The popular judgment of the matter at the North was largely affected by the belief that the frauds of the Republicans were offset by intimidation on the part of the Democrats. In various parts of the South, notably in Mississippi and South Carolina, and probably in Louisiana, there was a wide terrorizing of the negro Republicans. "One side was about as bad as the other," was a common feeling. A year or two later, the New York Tribune unearthed and translated a number of cipher telegrams, which disclosed that while the dispute over the result was going on, agents high in the confidence of the Democratic leaders made efforts to buy up a returning board or a presidential elector. So both parties were badly smirched, and the election and its sequel furnished one of the most desperate and disreputable passages in American politics.

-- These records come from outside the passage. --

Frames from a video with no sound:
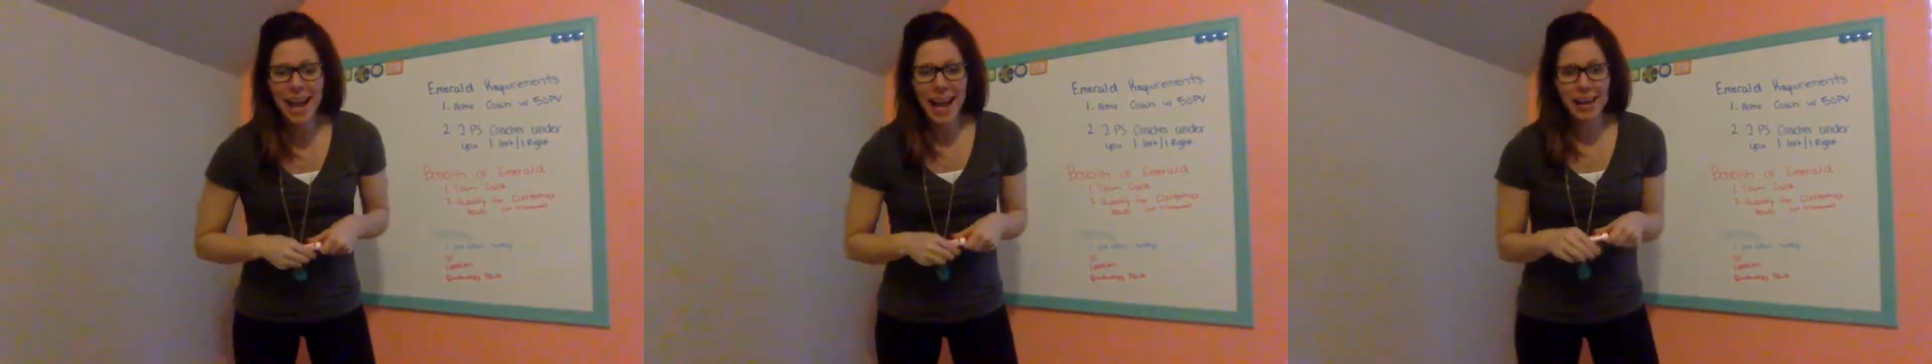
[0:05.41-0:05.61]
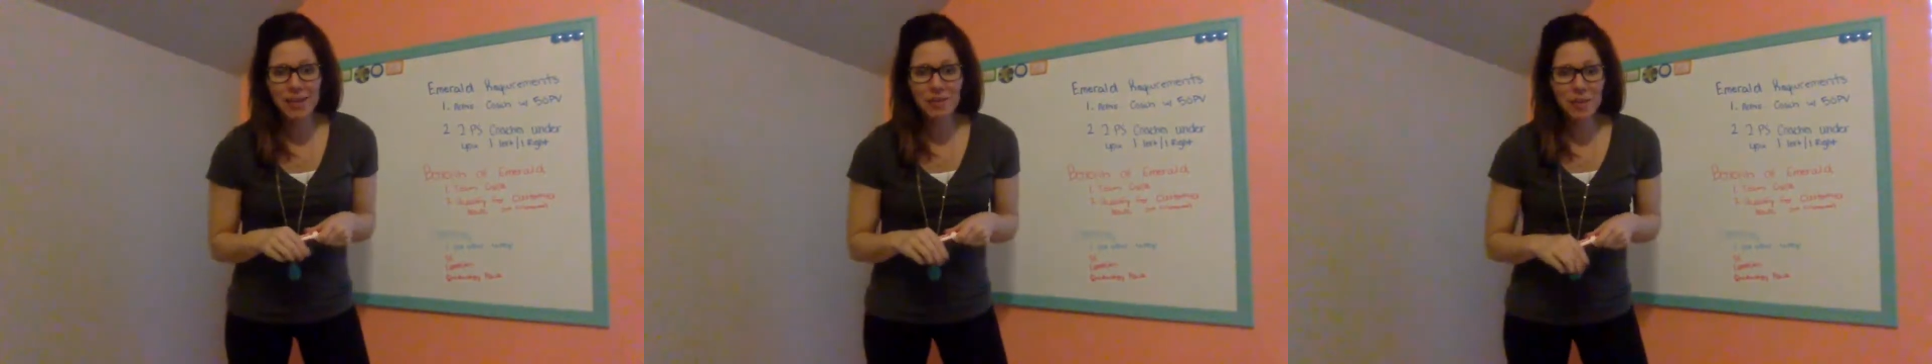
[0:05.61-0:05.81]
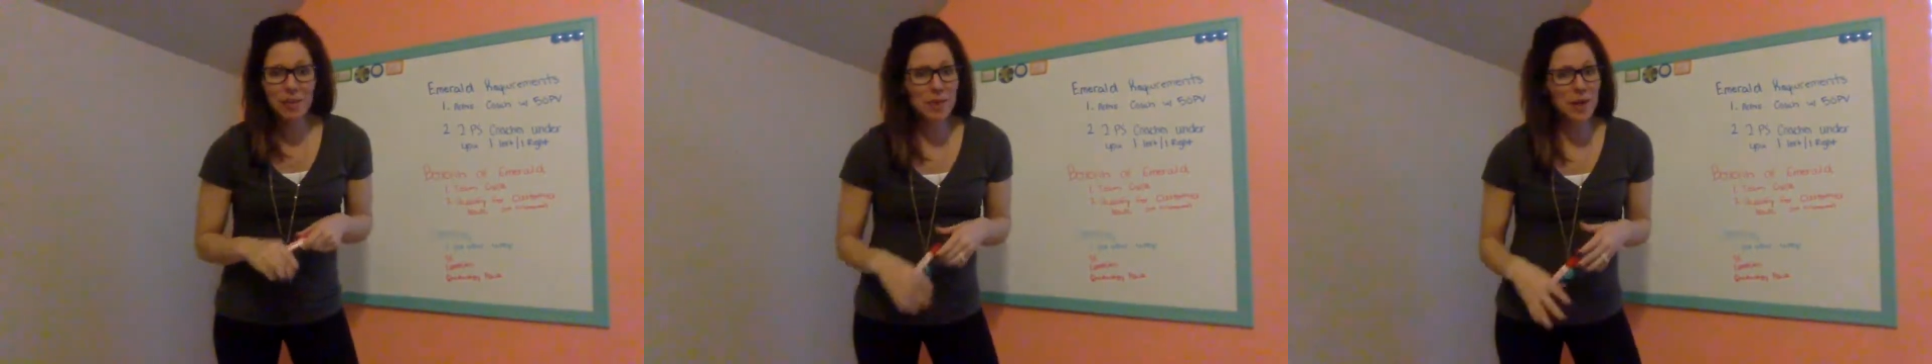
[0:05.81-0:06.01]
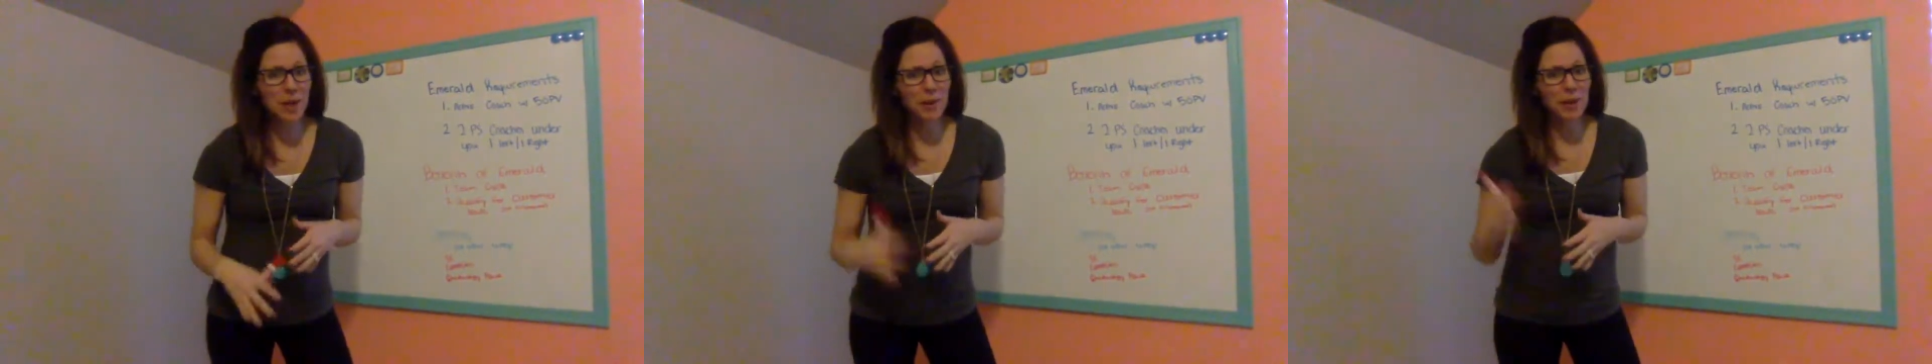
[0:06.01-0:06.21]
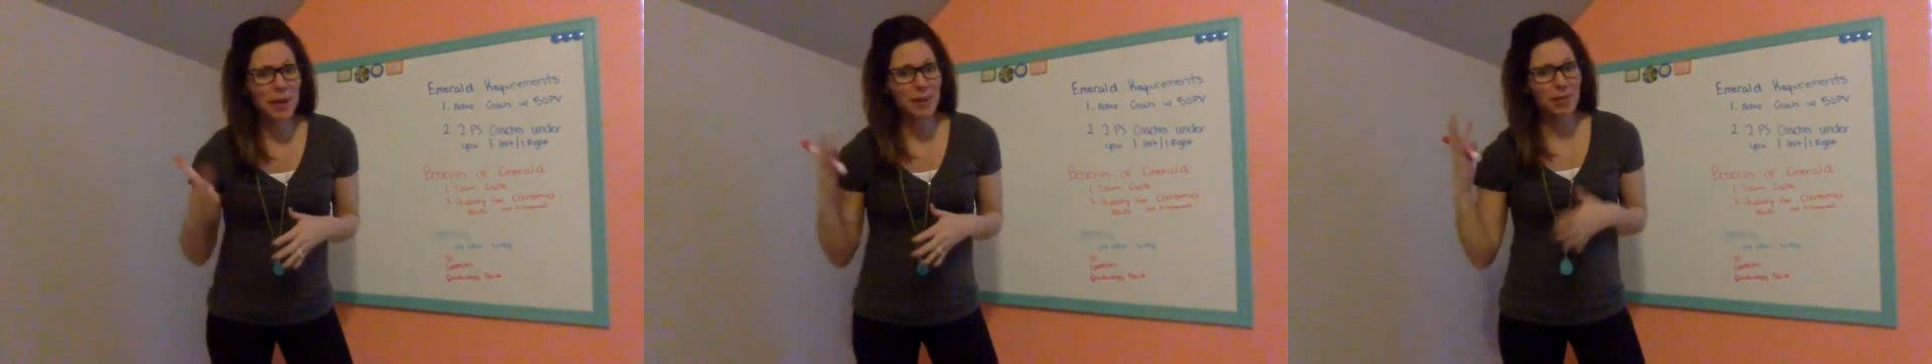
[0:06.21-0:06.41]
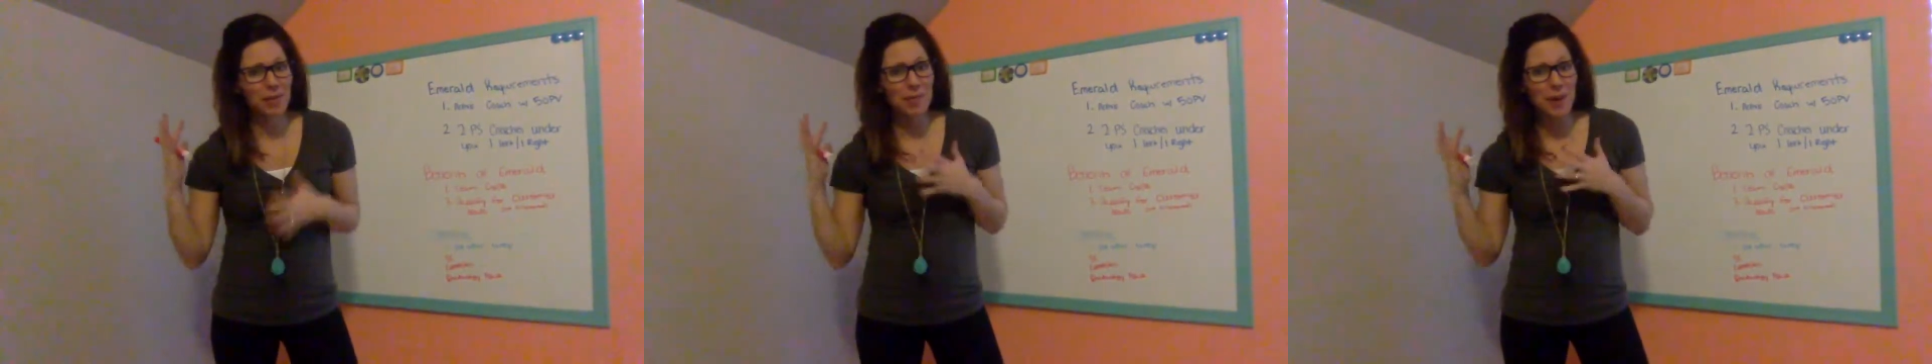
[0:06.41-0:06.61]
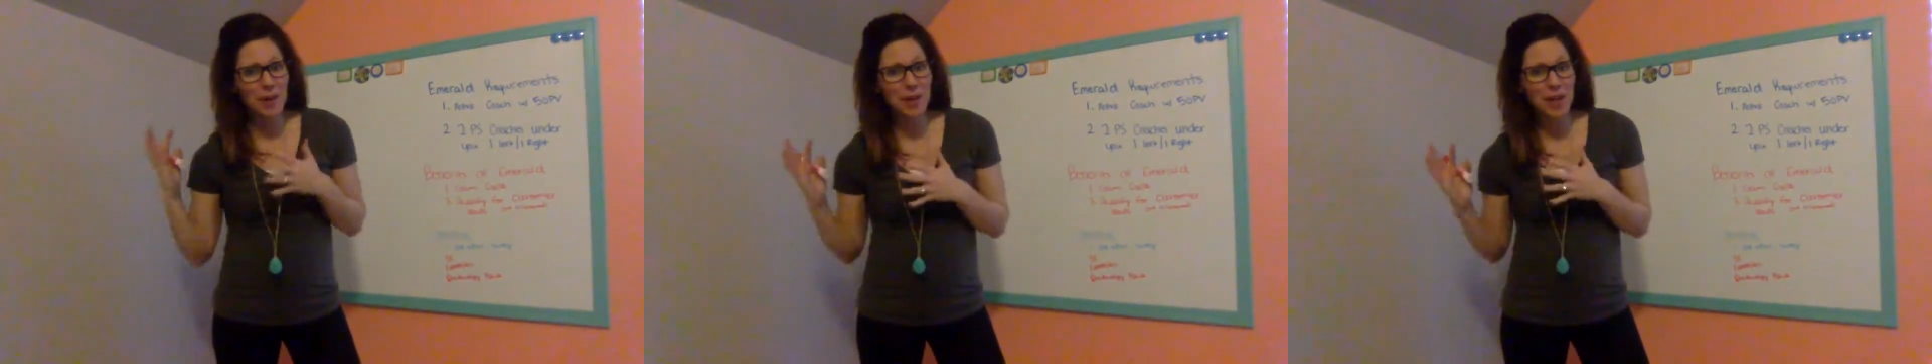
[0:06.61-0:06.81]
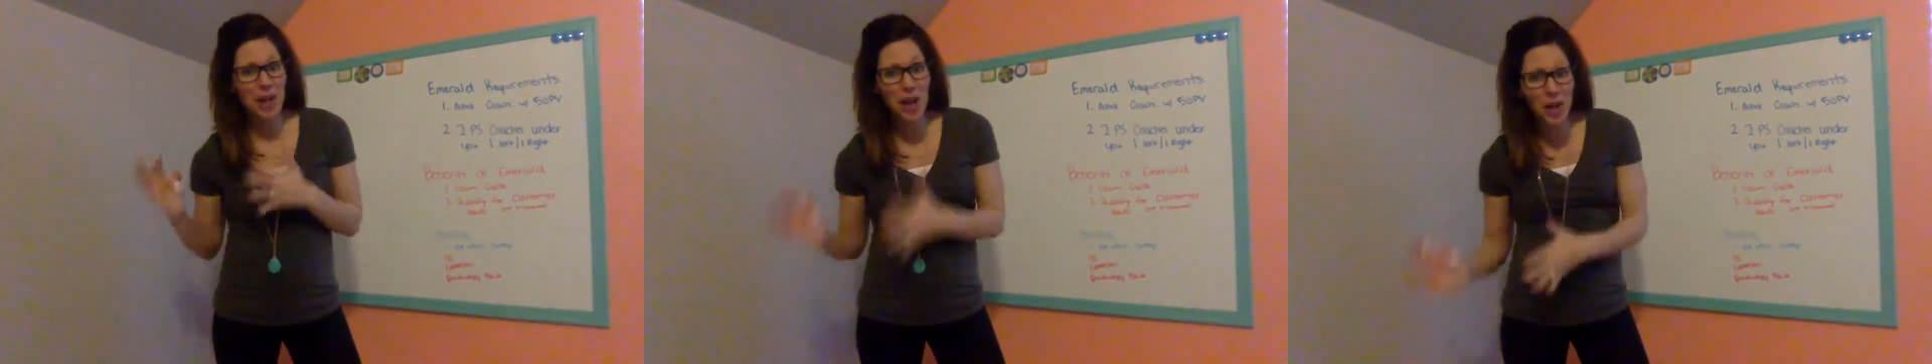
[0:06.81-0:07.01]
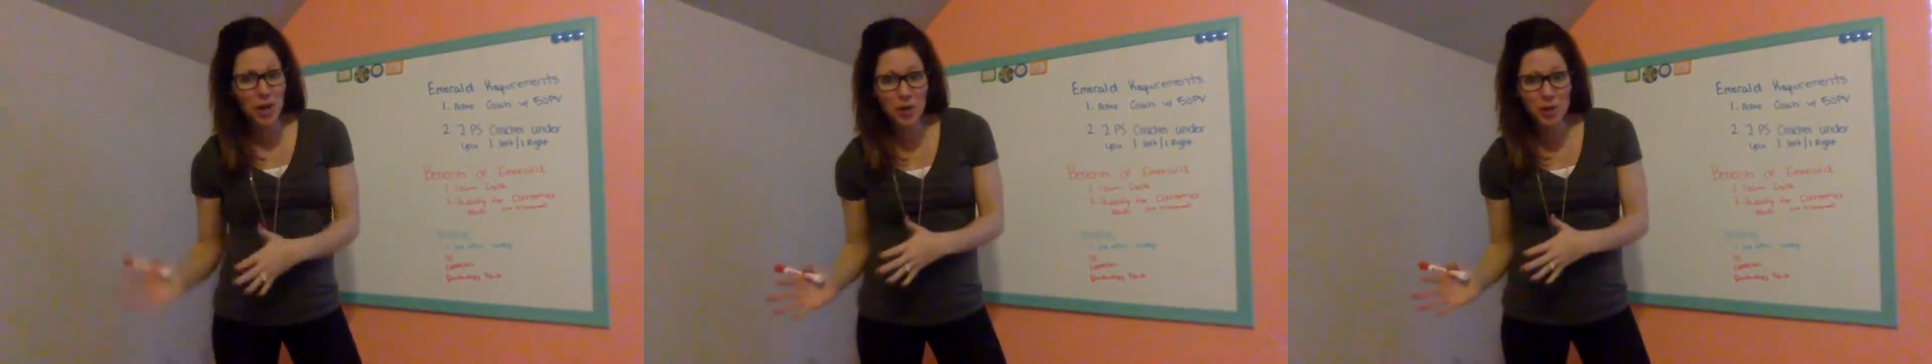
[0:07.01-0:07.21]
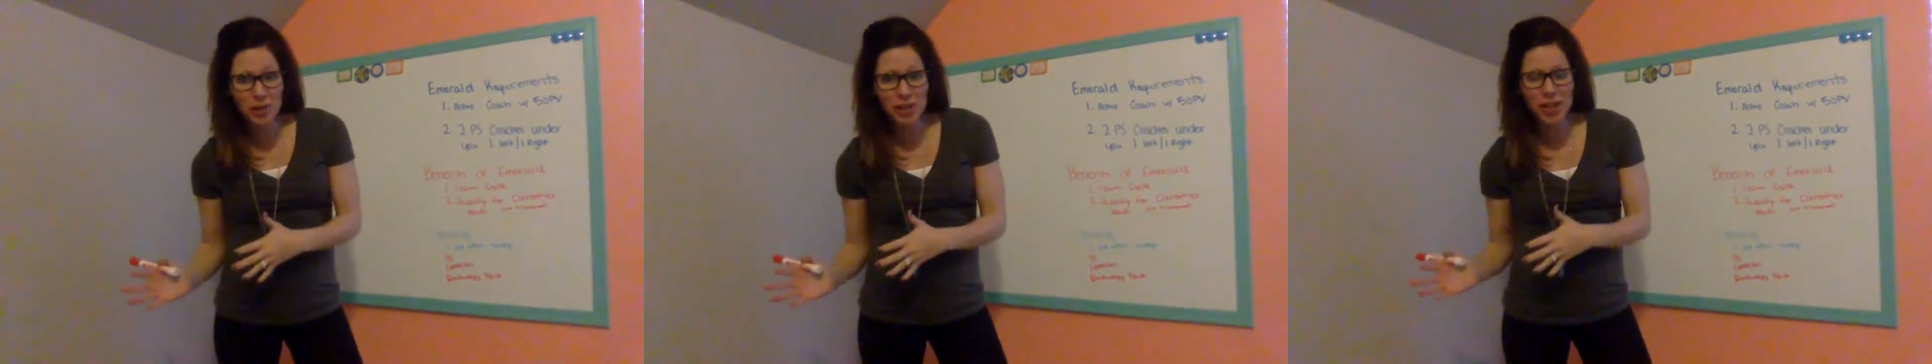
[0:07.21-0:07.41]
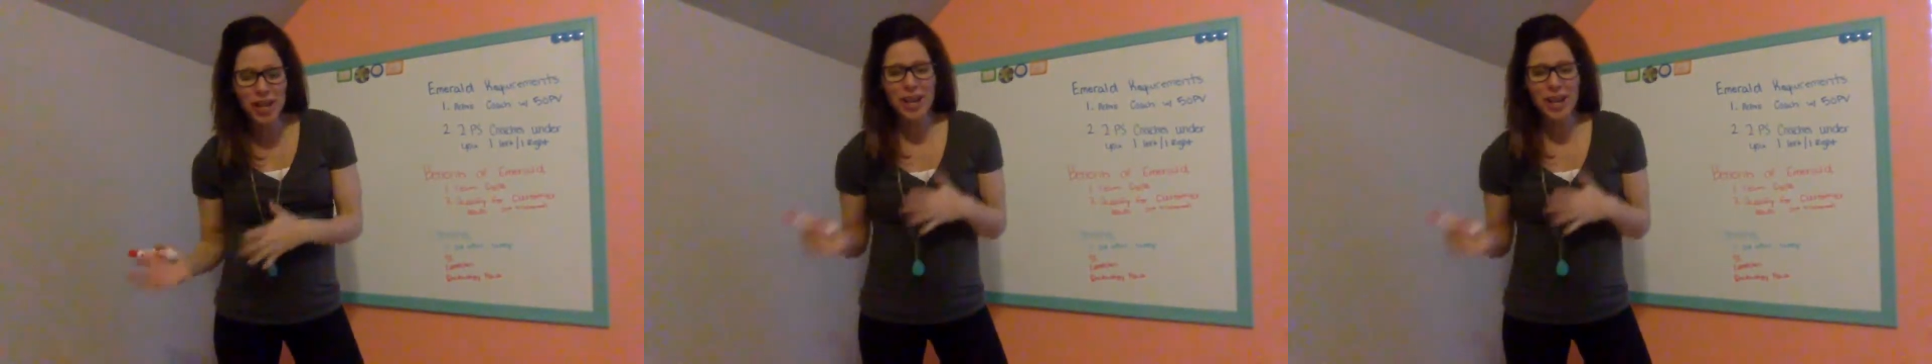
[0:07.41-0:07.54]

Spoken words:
and from going from a coach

Yet the better sentiment of the country, triumphant in the creation of the commission, but baffled by its partisan action, shone clear again when the decision was deliberately and calmly accepted by the beaten party. Congress had reserved to itself the power to reverse by a concurrent vote of both Houses the commission's decision upon any State. But each decision was accepted by a party vote, except that in the case of Louisiana two Massachusetts Republicans, Julius H. Seelye and Henry L. Pierce, spoke and voted against their party. But when the final count gave a majority to Hayes, the formal declaration of the result was supported by all save about eighty irreconcilables, chiefly Northern Democrats, who were overborne in a stormy night session. It had become simply a question between order and anarchy, and the party of order, by a strange chance, was led for the occasion by Fernando Wood, the "copperhead" of earlier days. For the body of the Southern Democrats, Henry Watterson spoke manly words, accepting the inevitable with resolution and dignity. But among the influences that weighed with the Southern Congressmen was the assurance from Hayes's friends that as President he would make an end of military interference in the South. In the giving of the assurance there was nothing unworthy, for the withdrawal of the troops was dictated by the whole logic of recent events, and was in keeping with Hayes's convictions.

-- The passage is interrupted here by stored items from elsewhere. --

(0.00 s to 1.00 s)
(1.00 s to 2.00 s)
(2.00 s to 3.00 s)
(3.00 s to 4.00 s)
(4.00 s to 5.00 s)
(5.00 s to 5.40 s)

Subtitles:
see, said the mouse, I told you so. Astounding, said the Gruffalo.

So, quickly following the inauguration of President Hayes came the withdrawal of the blue-coats from South Carolina and Louisiana and the Republican State governments tumbled like card houses. Nicholls took the governorship in New Orleans and Hampton in Columbia. But it was not by this act alone that the new President inaugurated a new r?gime. He called to his Cabinet as postmaster-general, David M. Key, of Tennessee, who had fought for the Confederacy. Schurz, liberal and reformer of the first rank, was given the department of the interior. Evarts in the State department; Devens, of Massachusetts, as attorney-general; Sherman in the treasury, to complete the work of resumption; McCrary, of Iowa, and Thompson, of Indiana, for the war and navy; and Blaine, Morton, Conkling, Chandler,—nowhere. The administration went steadily on its way, little loved by the old party chiefs; under some shadow from the character of its title; but doing good work, achieving resumption of specie payments; ending the administrative scandals which had grown worse to the end of Grant's term; reforming the civil service. It was a peaceful and beneficent revolution, and in its quiet years the Southern turmoils subsided, and for better or for worse South Carolina and Mississippi worked out their own way as New York and Ohio worked out theirs.